17 October 2016. 15:05
CLANCY OVERELL | Editor | CONTACT
Australia’s next Labor Prime Minister, Kyaliegh Mayweather-Hendrix (4) has already begun drafting her national apology to the entire generation of detained children currently held behind bars on the pacific Island of Nauru.
Even though most of the 755 people held in mandatory detention are older than Kyaleigh, she understands that it will be up to 50 years before Australia can reconcile their feelings that surround the idea of having allowed hundreds of stateless youths live out their entire childhood inside a sweltering island prison.
She believes that 2066 will be around the same time that she is pushed forward as the first lesbian Labor Prime Minister of Australia.
“Obviously I’m going to upset a few people by dignifying their existence with an apology,” she says.

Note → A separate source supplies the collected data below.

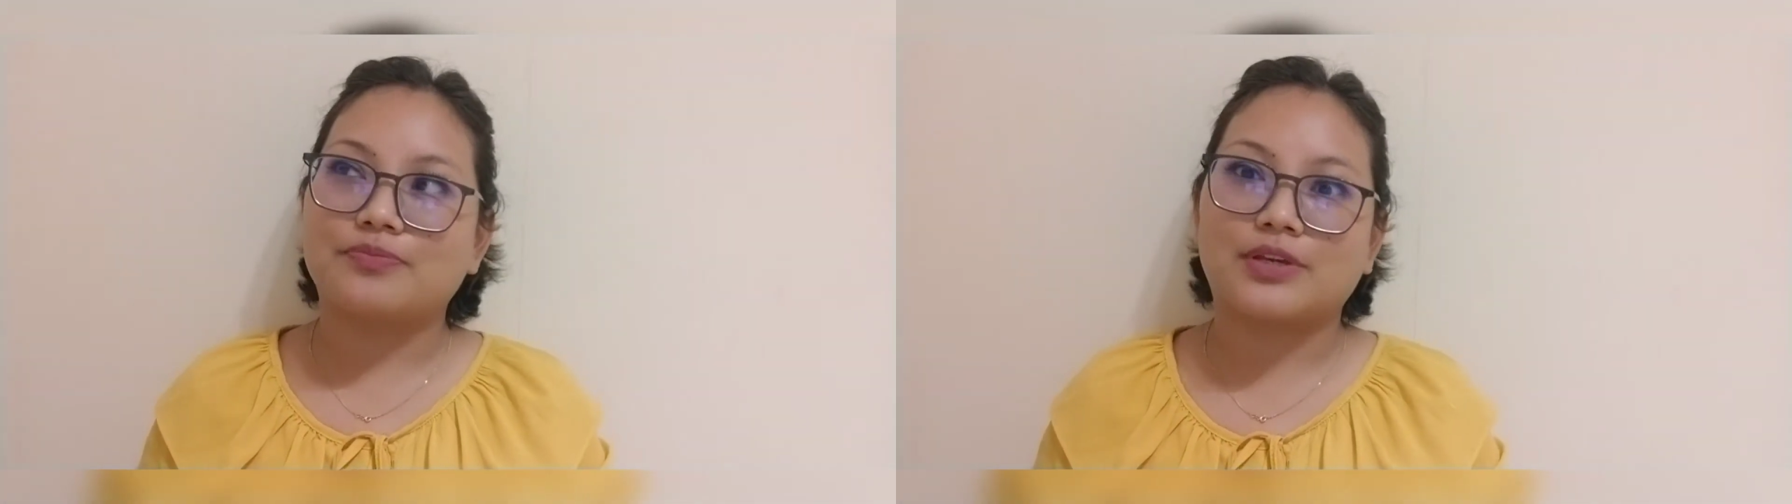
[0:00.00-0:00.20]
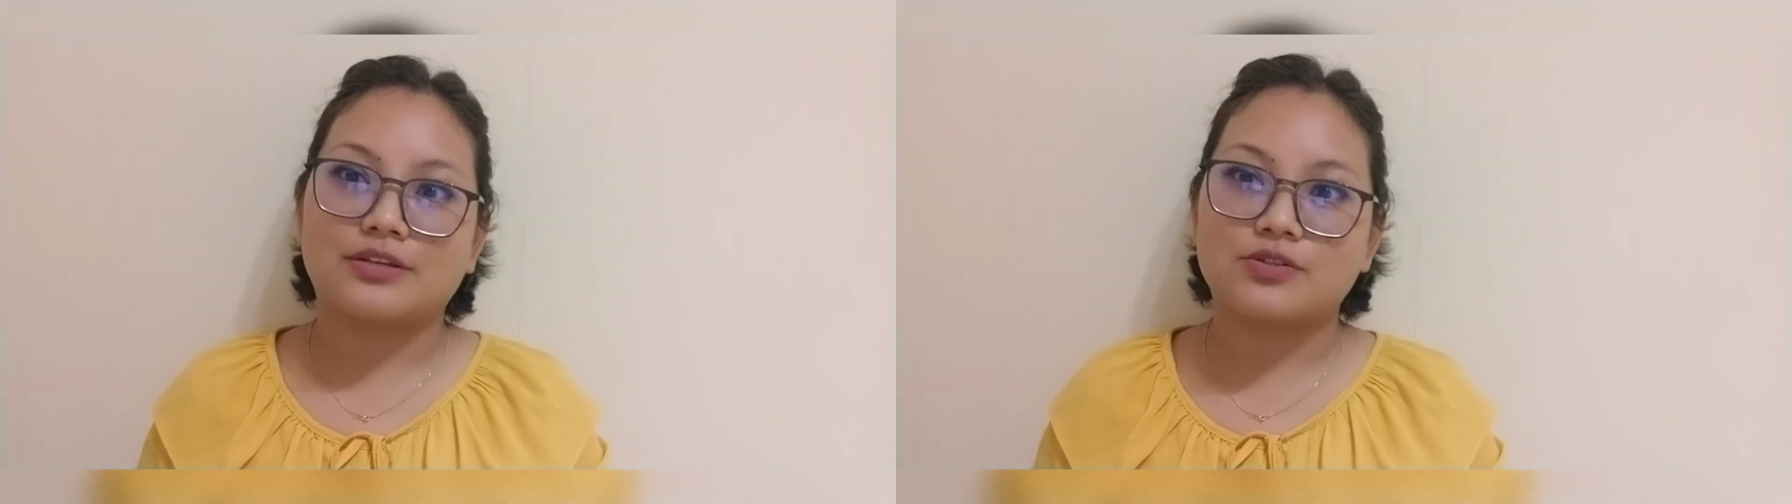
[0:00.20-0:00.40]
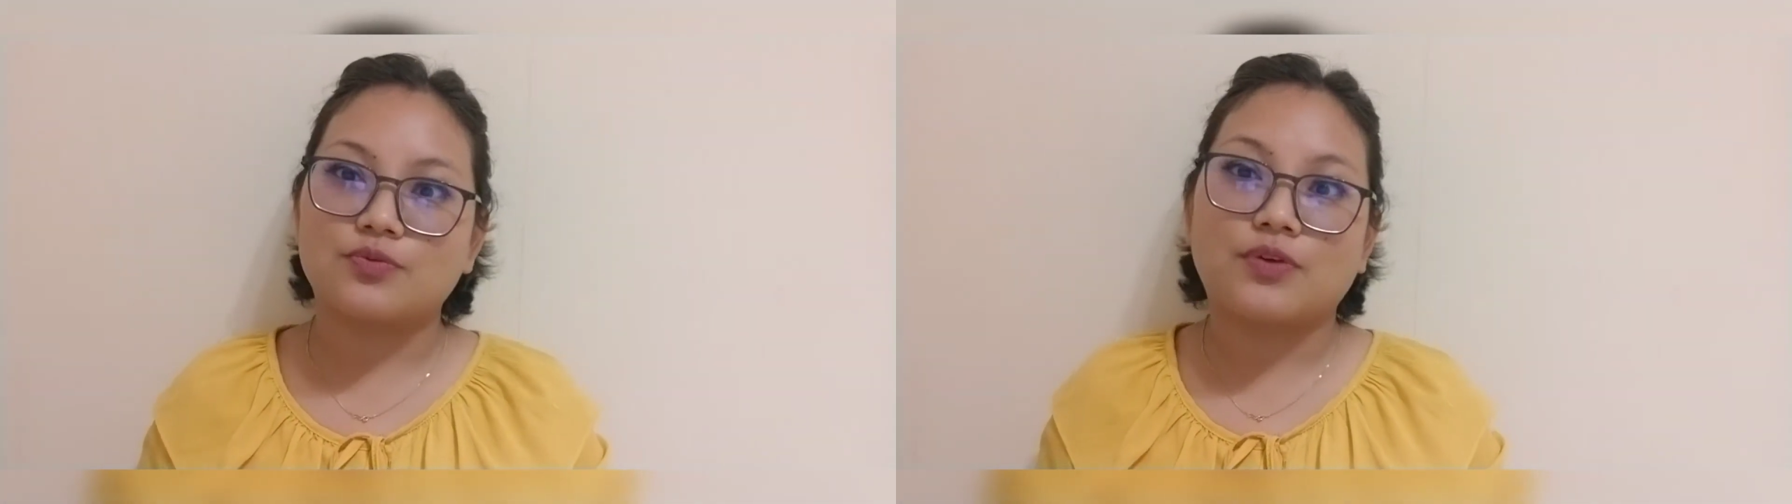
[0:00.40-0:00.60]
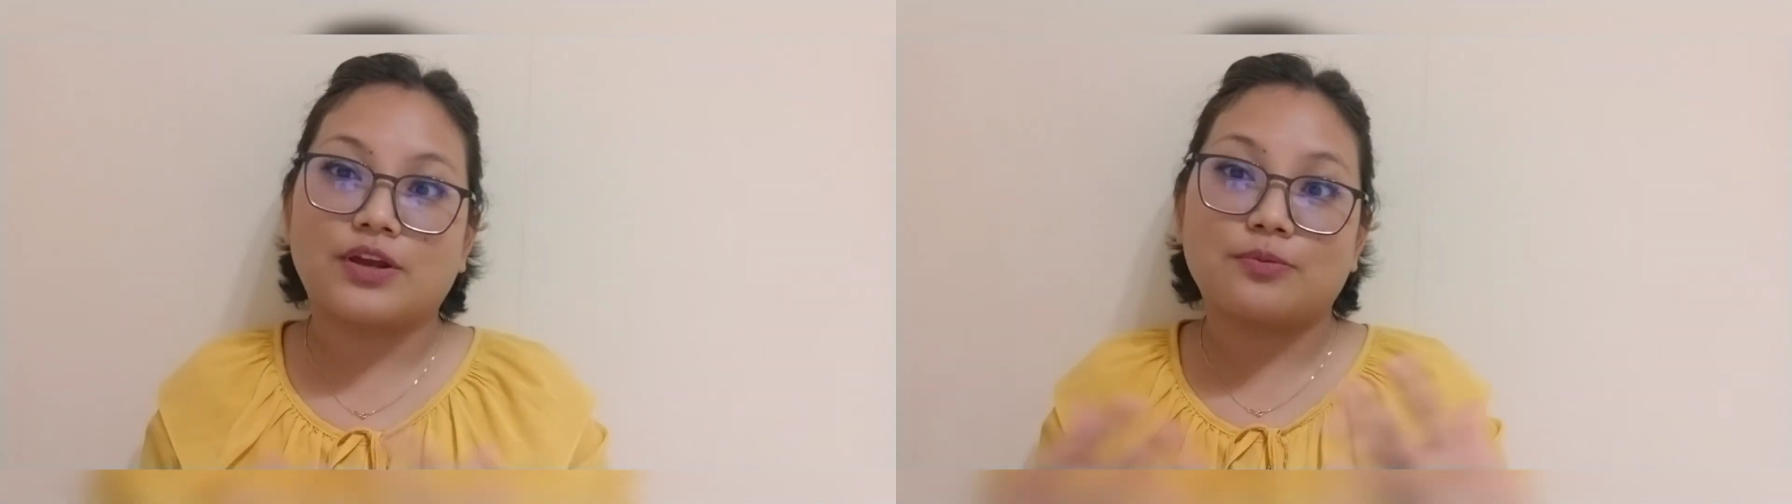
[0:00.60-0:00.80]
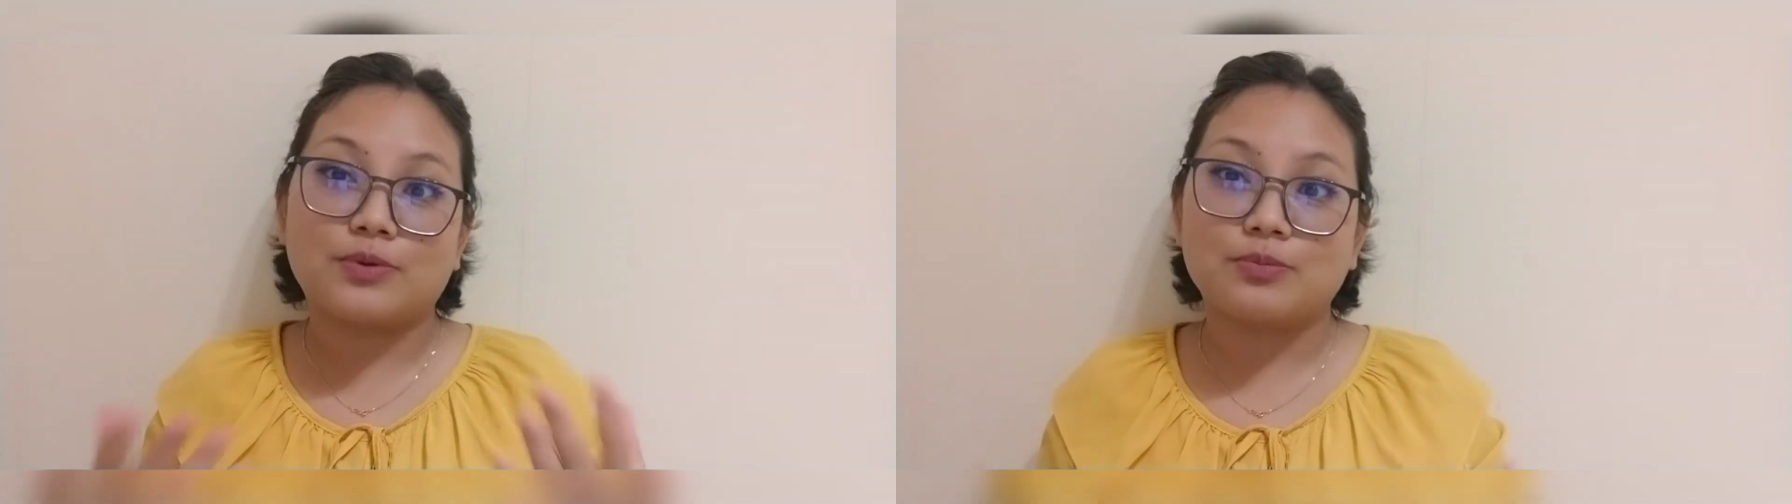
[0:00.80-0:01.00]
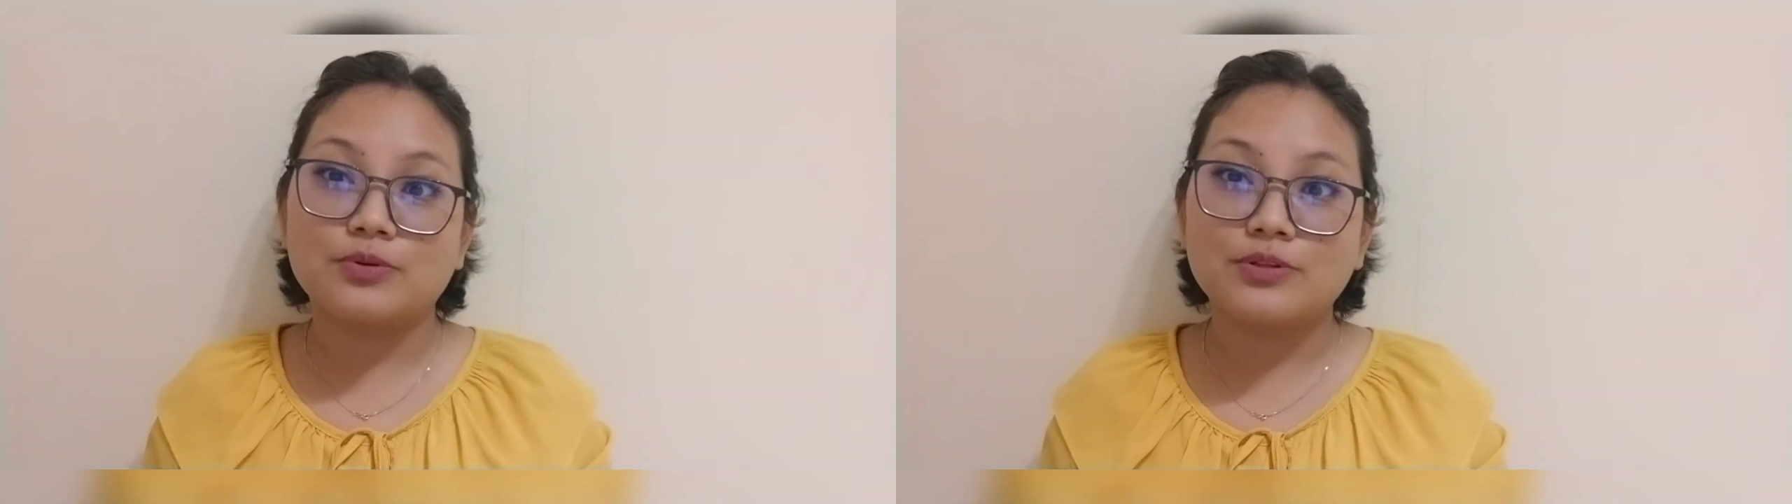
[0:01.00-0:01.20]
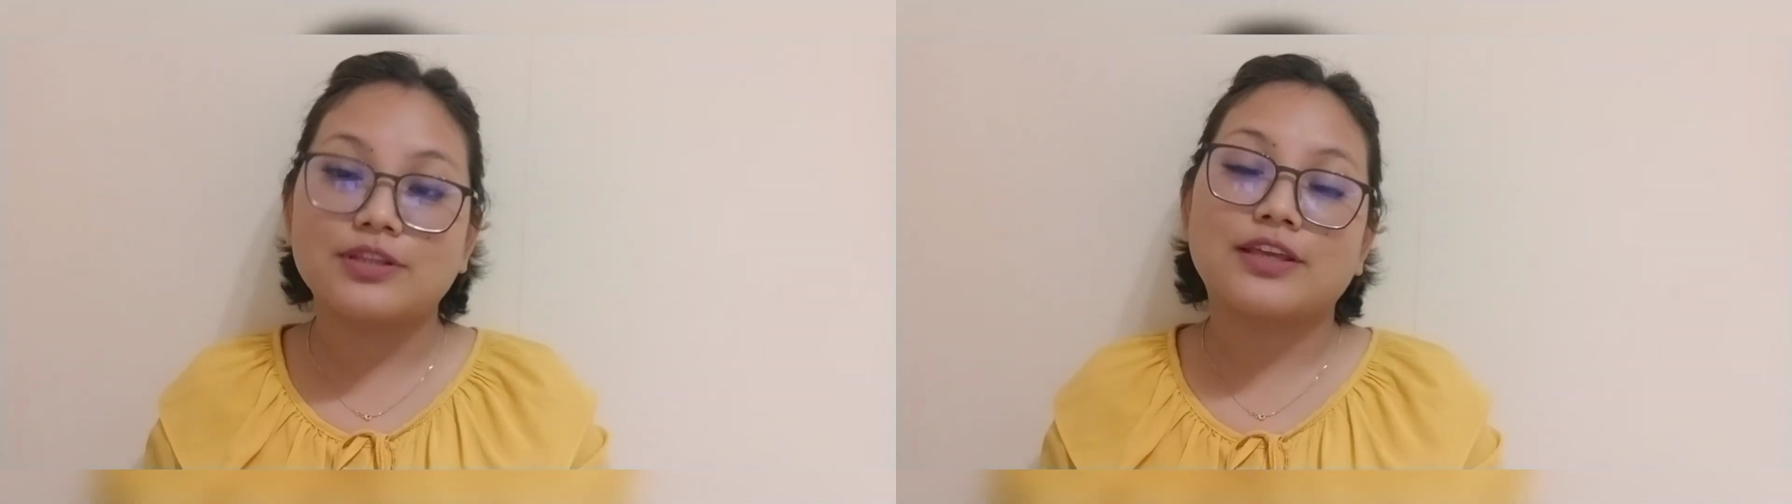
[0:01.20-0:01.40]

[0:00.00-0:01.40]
because fair people,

“..But I think in a couple decades there will be a push for some sort of recognition of the abuse they suffered, and it’ll take another thirty years from that point for the government to do anything,” she says.
Ms Mayweather-Hendrix says her national apology will be very similar to Former Prime Minister Kevin Rudd’s 2007 address to the Stolen Generation, complete with the blatant Labor party oppurtunism and subsequent lack of action that follows.
“All I need to do is do it,”
“I might even get a national holiday named after me. It won’t be quite a Whitlam-dirt-through-the-hands moment, but it’ll definitely be broadcast live on Parliament House lawns,”
“Obviously, Labor won’t be taking full responsibility for reopening Australia’s offshore detention centre in 2012,”
“Or the fact that we ignored the repeated warnings from doctors and human rights groups about the detrimental impact on the detained children’s mental health,”
“Dutton is probably going to take most of the heat on this one. He’s on the wrong side of history for this one. Not me, though,”
This comes ahead of tonight’s Four Corners expose which puts the spotlight again on the children on Nauru—we’re smuggling video tapes show interviews with traumatised children and teenagers, some who have spent almost a third of their lives in immigration processing.